__PROBLEM REQUIREMENTS__
Your output should be the lines from the one containing "[00:00:27.21]" through the end of the listing, exact and inclusive, with no pictures.

__INPUT MATERIAL__
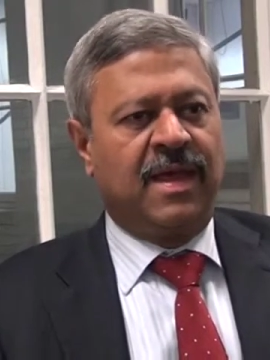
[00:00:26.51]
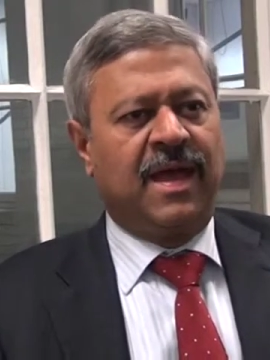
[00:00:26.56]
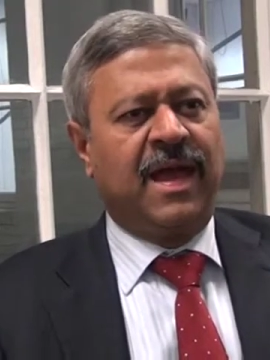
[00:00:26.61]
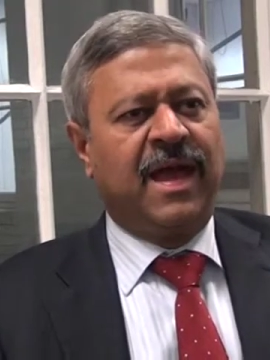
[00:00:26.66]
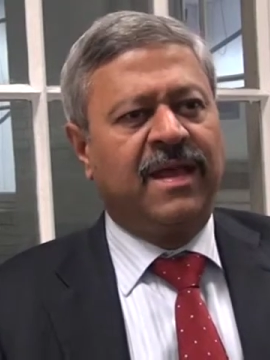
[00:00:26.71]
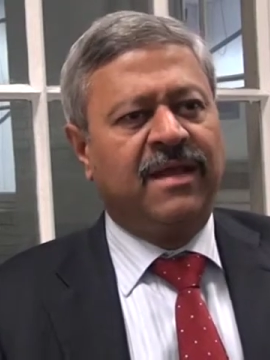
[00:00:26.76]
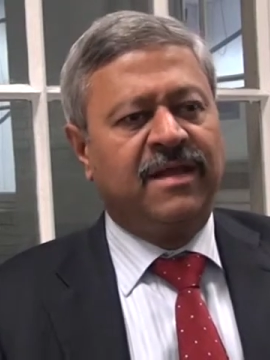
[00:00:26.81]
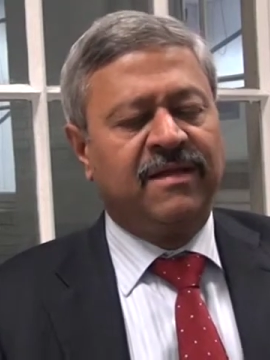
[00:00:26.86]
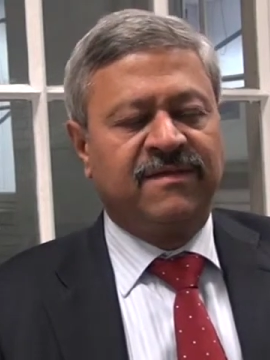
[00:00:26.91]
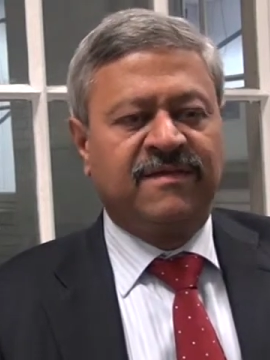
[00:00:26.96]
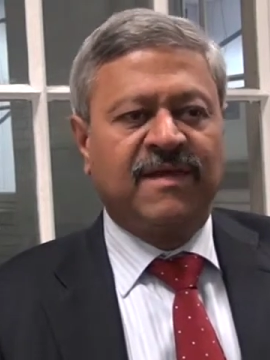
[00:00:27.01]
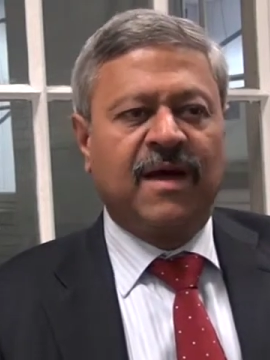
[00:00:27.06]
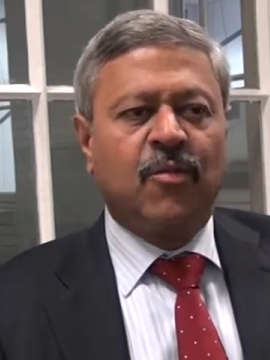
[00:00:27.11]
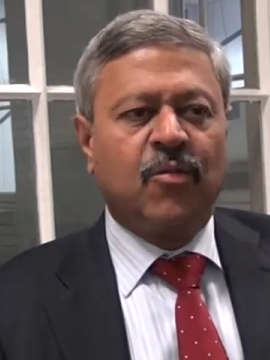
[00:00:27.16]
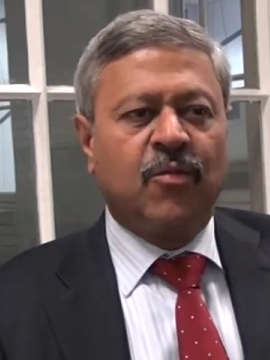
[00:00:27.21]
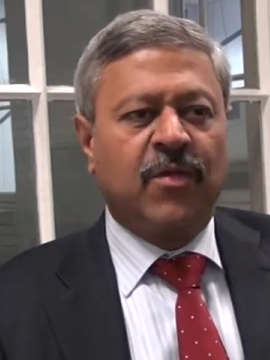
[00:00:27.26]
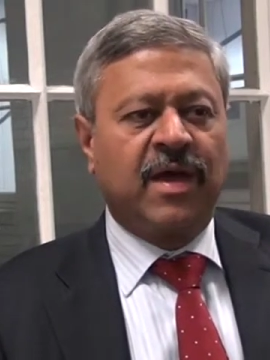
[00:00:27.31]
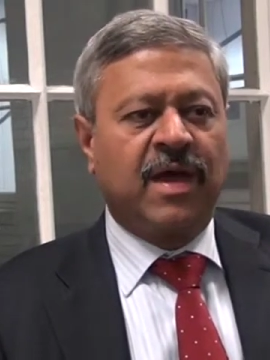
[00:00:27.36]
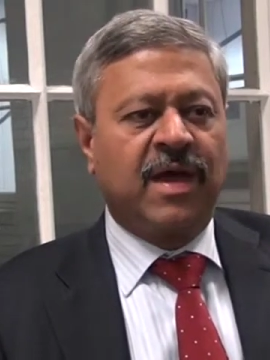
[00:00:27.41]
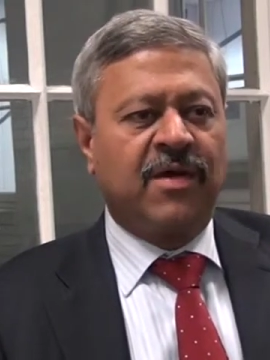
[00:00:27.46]
And in
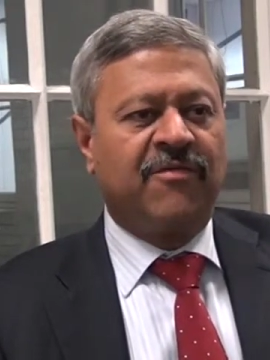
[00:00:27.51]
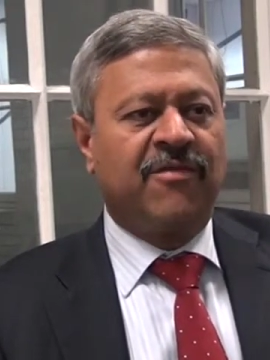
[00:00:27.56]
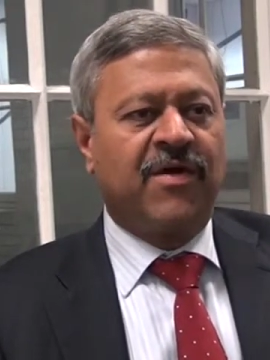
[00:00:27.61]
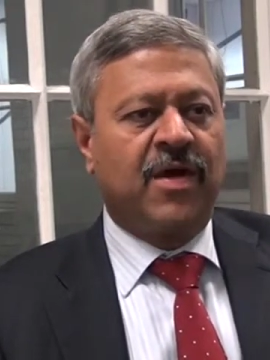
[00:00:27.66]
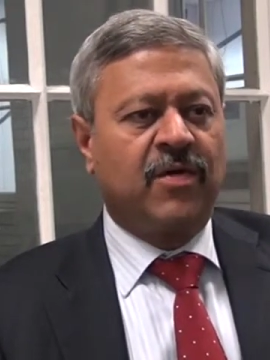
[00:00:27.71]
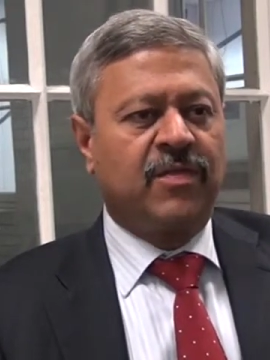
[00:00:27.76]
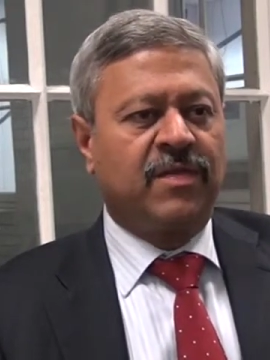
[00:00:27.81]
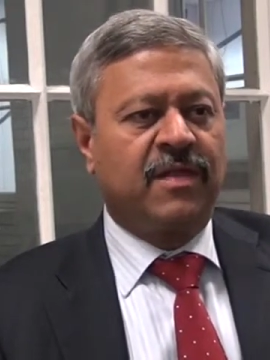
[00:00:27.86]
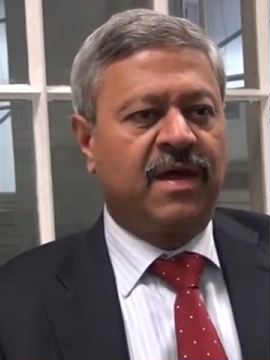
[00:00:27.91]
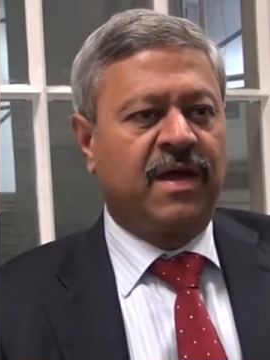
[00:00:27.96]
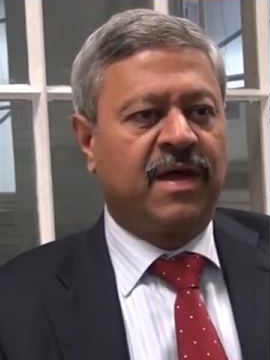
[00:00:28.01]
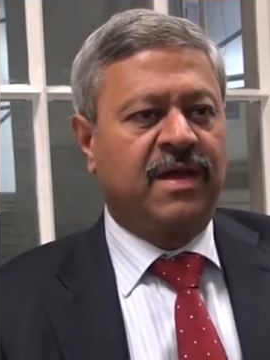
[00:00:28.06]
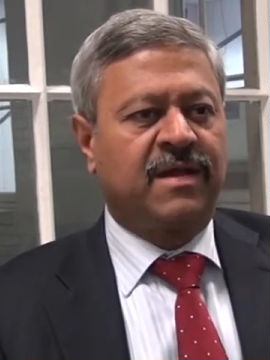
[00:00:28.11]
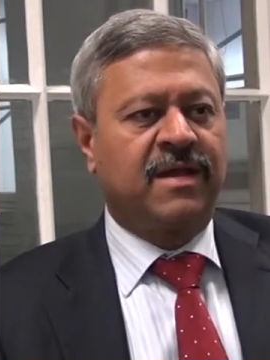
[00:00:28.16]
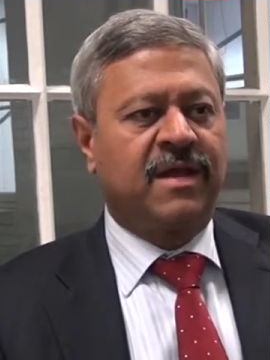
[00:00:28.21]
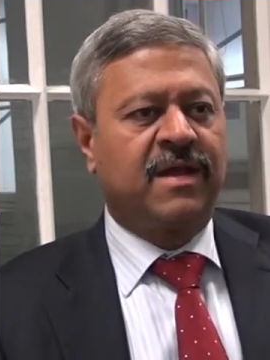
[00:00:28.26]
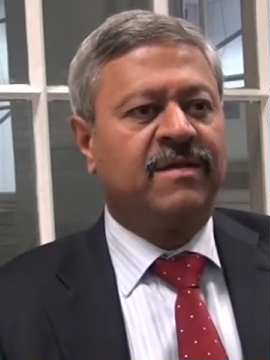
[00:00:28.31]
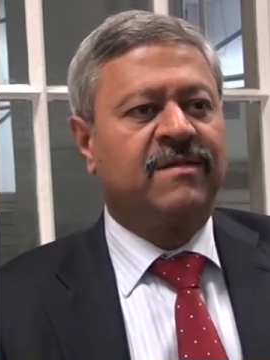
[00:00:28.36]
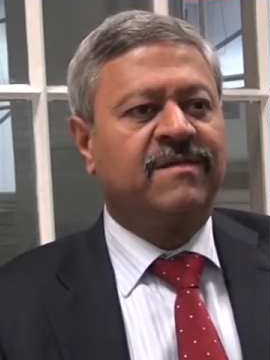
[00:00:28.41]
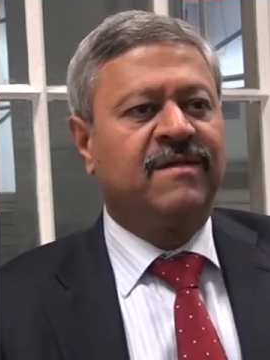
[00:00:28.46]
some way I found that
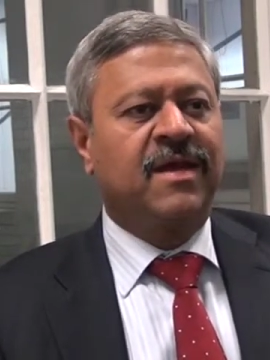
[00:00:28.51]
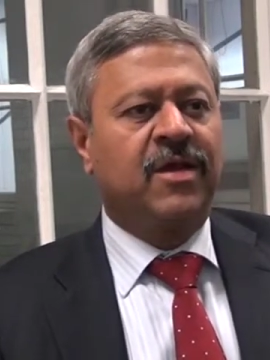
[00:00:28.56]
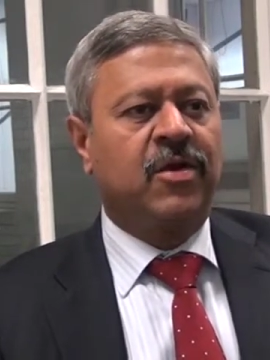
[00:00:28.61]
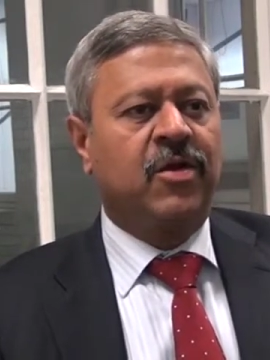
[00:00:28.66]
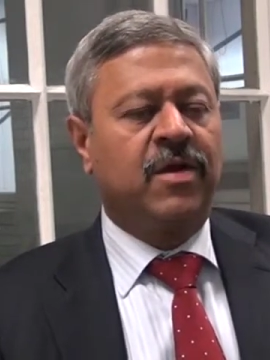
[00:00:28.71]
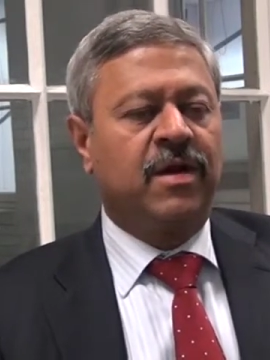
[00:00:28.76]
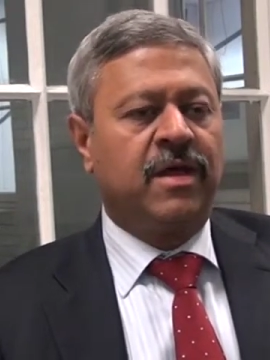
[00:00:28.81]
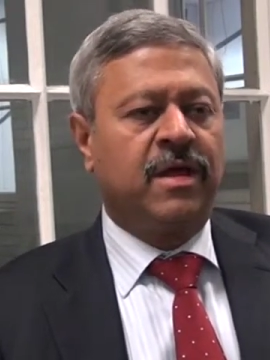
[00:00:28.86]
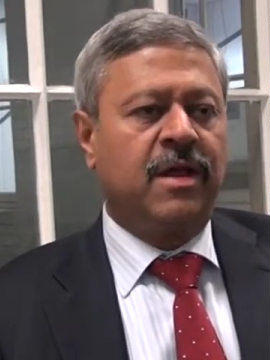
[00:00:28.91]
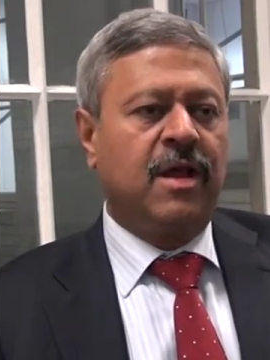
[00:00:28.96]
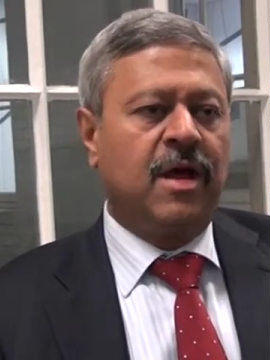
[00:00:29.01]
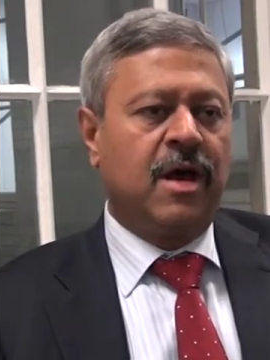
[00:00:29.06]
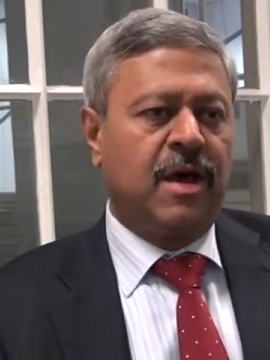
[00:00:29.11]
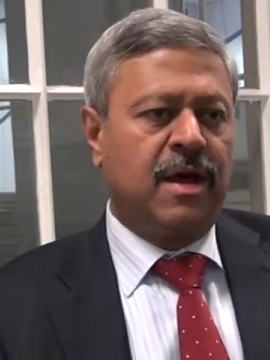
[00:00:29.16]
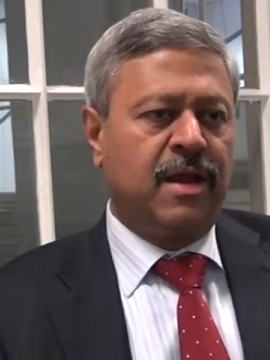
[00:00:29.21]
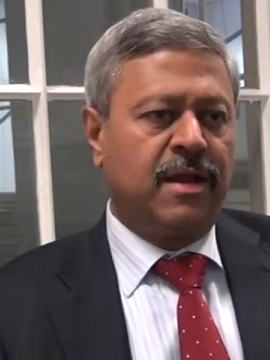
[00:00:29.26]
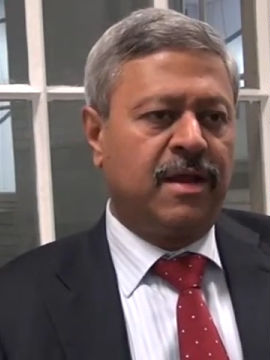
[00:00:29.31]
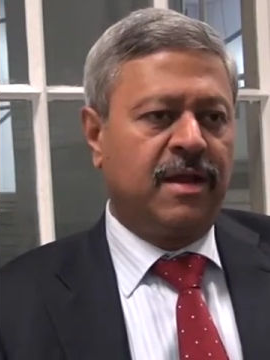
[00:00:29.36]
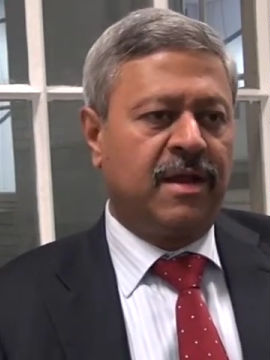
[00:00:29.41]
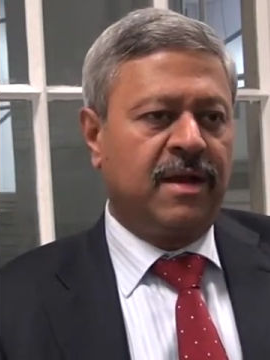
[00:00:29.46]
it zeroed in
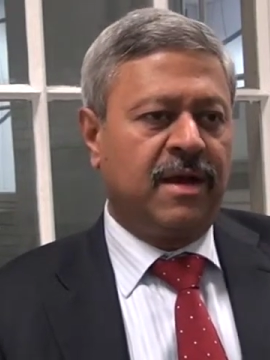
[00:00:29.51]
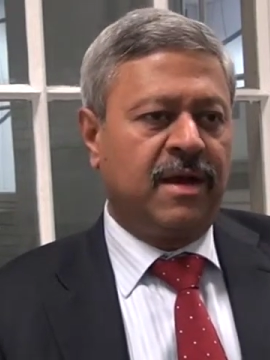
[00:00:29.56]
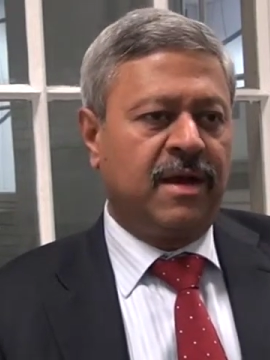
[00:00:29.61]
on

__SOLUTION TO THIS EXERCISE__
[00:00:27.21]
[00:00:27.26]
[00:00:27.31]
[00:00:27.36]
[00:00:27.41]
[00:00:27.46]
And in
[00:00:27.51]
[00:00:27.56]
[00:00:27.61]
[00:00:27.66]
[00:00:27.71]
[00:00:27.76]
[00:00:27.81]
[00:00:27.86]
[00:00:27.91]
[00:00:27.96]
[00:00:28.01]
[00:00:28.06]
[00:00:28.11]
[00:00:28.16]
[00:00:28.21]
[00:00:28.26]
[00:00:28.31]
[00:00:28.36]
[00:00:28.41]
[00:00:28.46]
some way I found that
[00:00:28.51]
[00:00:28.56]
[00:00:28.61]
[00:00:28.66]
[00:00:28.71]
[00:00:28.76]
[00:00:28.81]
[00:00:28.86]
[00:00:28.91]
[00:00:28.96]
[00:00:29.01]
[00:00:29.06]
[00:00:29.11]
[00:00:29.16]
[00:00:29.21]
[00:00:29.26]
[00:00:29.31]
[00:00:29.36]
[00:00:29.41]
[00:00:29.46]
it zeroed in
[00:00:29.51]
[00:00:29.56]
[00:00:29.61]
on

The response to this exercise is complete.